O no, mistake not, I reply'd: for I
In your defence, or in his cause, would dy.
But he, secure of glory and of time,
Above their envy or mine aid doth clime.
Him valianst men and fairest nymphs approve,
His booke in them finds judgement, with you, love.
Andr. Marvell

TO COLONEL RICHARD LOVELACE, ON THE PUBLISHING OF HIS INGENIOUS POEMS.

If the desire of glory speak a mind
More nobly operative and more refin'd,
What vast soule moves thee, or what hero's spirit
(Kept in'ts traduction pure) dost thou inherit,
That, not contented with one single fame,
Dost to a double glory spread thy name,
And on thy happy temples safely set
Both th' Delphick wreath and civic coronet?
Was't not enough for us to know how far
Thou couldst in season suffer, act and dare
But we must also witnesse, with what height
And what Ionick sweetnesse thou canst write,
And melt those eager passions, that are
Stubborn enough t' enrage the god of war
Into a noble love, which may expire<9.1>
In an illustrious pyramid of fire;
Which, having gained his due station, may
Fix there, and everlasting flames display.
This is the braver path: time soone can smother
The dear-bought spoils and tropheis of the other.
How many fiery heroes have there been,
Whose triumphs were as soone forgot as seen?
Because they wanted some diviner one
To rescue <thee> from night, and make <thee> known.
Such art thou to thy selfe. While others dream
Strong flatt'ries on a fain'd or borrow'd theam,
Thou shalt remaine in thine owne lustre bright,
And adde unto 't LUCASTA'S chaster light.
For none so fit to sing great things as he,
That can act o're all lights of poetry.
Thus had Achilles his owne gests design'd,
He had his genius Homer far outshin'd.
Jo. Hall.<<9.2>>

<9.1> Original has ASPIRE.

<9.2> The precocious author of HORAE VACIVAE, 1646, and of a volume of poems which was printed in the same year. In the LUCASTA are some complimentary lines by Lovelace on Hall's translation of the commentary of Hierocles on the Golden Verses of Pythagoras, 1657.

TO THE HONORABLE, VALIANT, AND INGENIOUS COLONEL RICHARD LOVELACE, ON HIS EXQUISITE POEMS.

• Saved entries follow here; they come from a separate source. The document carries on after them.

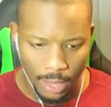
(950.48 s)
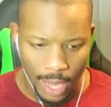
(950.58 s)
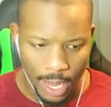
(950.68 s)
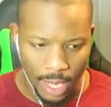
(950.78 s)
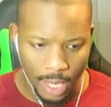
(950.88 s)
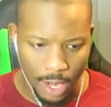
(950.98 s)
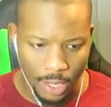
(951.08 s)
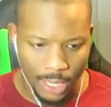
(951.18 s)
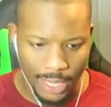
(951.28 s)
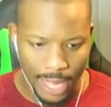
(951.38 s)
There you go.
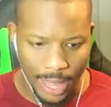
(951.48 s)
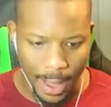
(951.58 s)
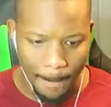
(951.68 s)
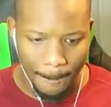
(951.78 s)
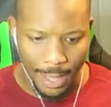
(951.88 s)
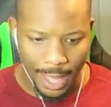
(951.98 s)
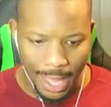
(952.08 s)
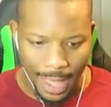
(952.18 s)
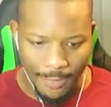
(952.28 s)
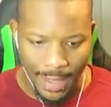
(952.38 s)
You stay there.
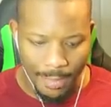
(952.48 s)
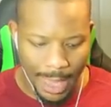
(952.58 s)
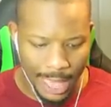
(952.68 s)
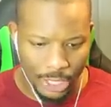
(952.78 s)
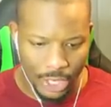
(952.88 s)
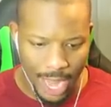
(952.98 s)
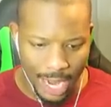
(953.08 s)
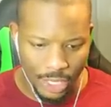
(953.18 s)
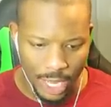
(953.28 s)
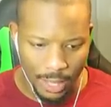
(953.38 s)
If I manage to
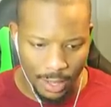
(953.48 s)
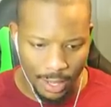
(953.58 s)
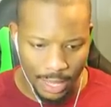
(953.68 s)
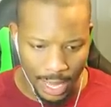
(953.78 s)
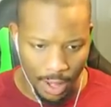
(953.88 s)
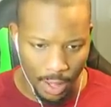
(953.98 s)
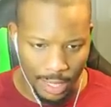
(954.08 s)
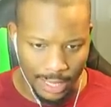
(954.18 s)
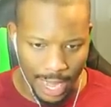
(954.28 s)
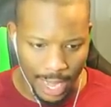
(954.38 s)
actually get all theseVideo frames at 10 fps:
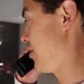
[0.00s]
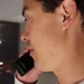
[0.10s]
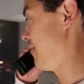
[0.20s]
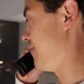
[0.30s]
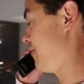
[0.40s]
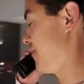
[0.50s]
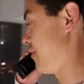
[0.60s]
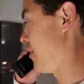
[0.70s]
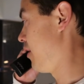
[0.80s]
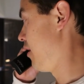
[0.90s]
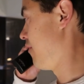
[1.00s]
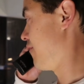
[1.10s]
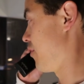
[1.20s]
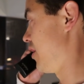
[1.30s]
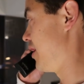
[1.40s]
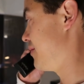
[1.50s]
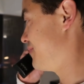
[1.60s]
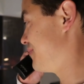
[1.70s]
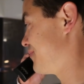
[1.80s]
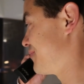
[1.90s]
Very grateful Daddy, for, watch for it.
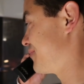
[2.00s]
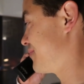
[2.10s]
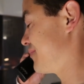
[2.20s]
Me.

Poets and painters have some near relation,
Compar'd with fancy and imagination;
The one paints shadowed persons (in pure kind),
The other paints the pictures of the mind
In purer verse. And as rare Zeuxes fame
Shin'd, till Apelles art eclips'd the same
By a more exquisite and curious line
In Zeuxeses (with pensill far more fine),
So have our modern poets late done well,
Till thine appear'd (which scarce have paralel).
They like to Zeuxes grapes beguile the sense,
But thine do ravish the intelligence,
Like the rare banquet of Apelles, drawn,
And covered over with most curious lawn.
Thus if thy careles draughts are cal'd the best,
What would thy lines have beene, had'st thou profest
That faculty (infus'd) of poetry,
Which adds such honour unto thy chivalry?
Doubtles thy verse had all as far transcended
As Sydneyes Prose, who Poets once defended.
For when I read thy much renowned pen,
My fancy there finds out another Ben
In thy brave language, judgement, wit, and art,
Of every piece of thine, in every part:
Where thy seraphique Sydneyan fire is raised high
In valour, vertue, love, and loyalty.
Virgil was styl'd the loftiest of all,
Ovid the smoothest and most naturall;
Martiall concise and witty, quaint and pure,
Iuvenall grave and learned, though obscure.
But all these rare ones which I heere reherse,
Do live againe in Thee, and in thy Verse:
Although not in the language of their time,
Yet in a speech as copious and sublime.
The rare Apelles in thy picture wee
Perceive, and in thy soule Apollo see.
Wel may each Grace and Muse then crown thy praise
With Mars his banner and Minerva's bayes.
Fra. Lenton.<10.1>

<10.1> The author of the YOUNG GALLANT'S WHIRLIGIGG, 1629, and other poetical works. Singer does not give these lines. In the WHIRLIGIG there is a curious picture of a young gallant of the time of Charles I., to which Lovelace might have sat, had he been old enough at the time. But Lenton had no want of sitters for his portrait.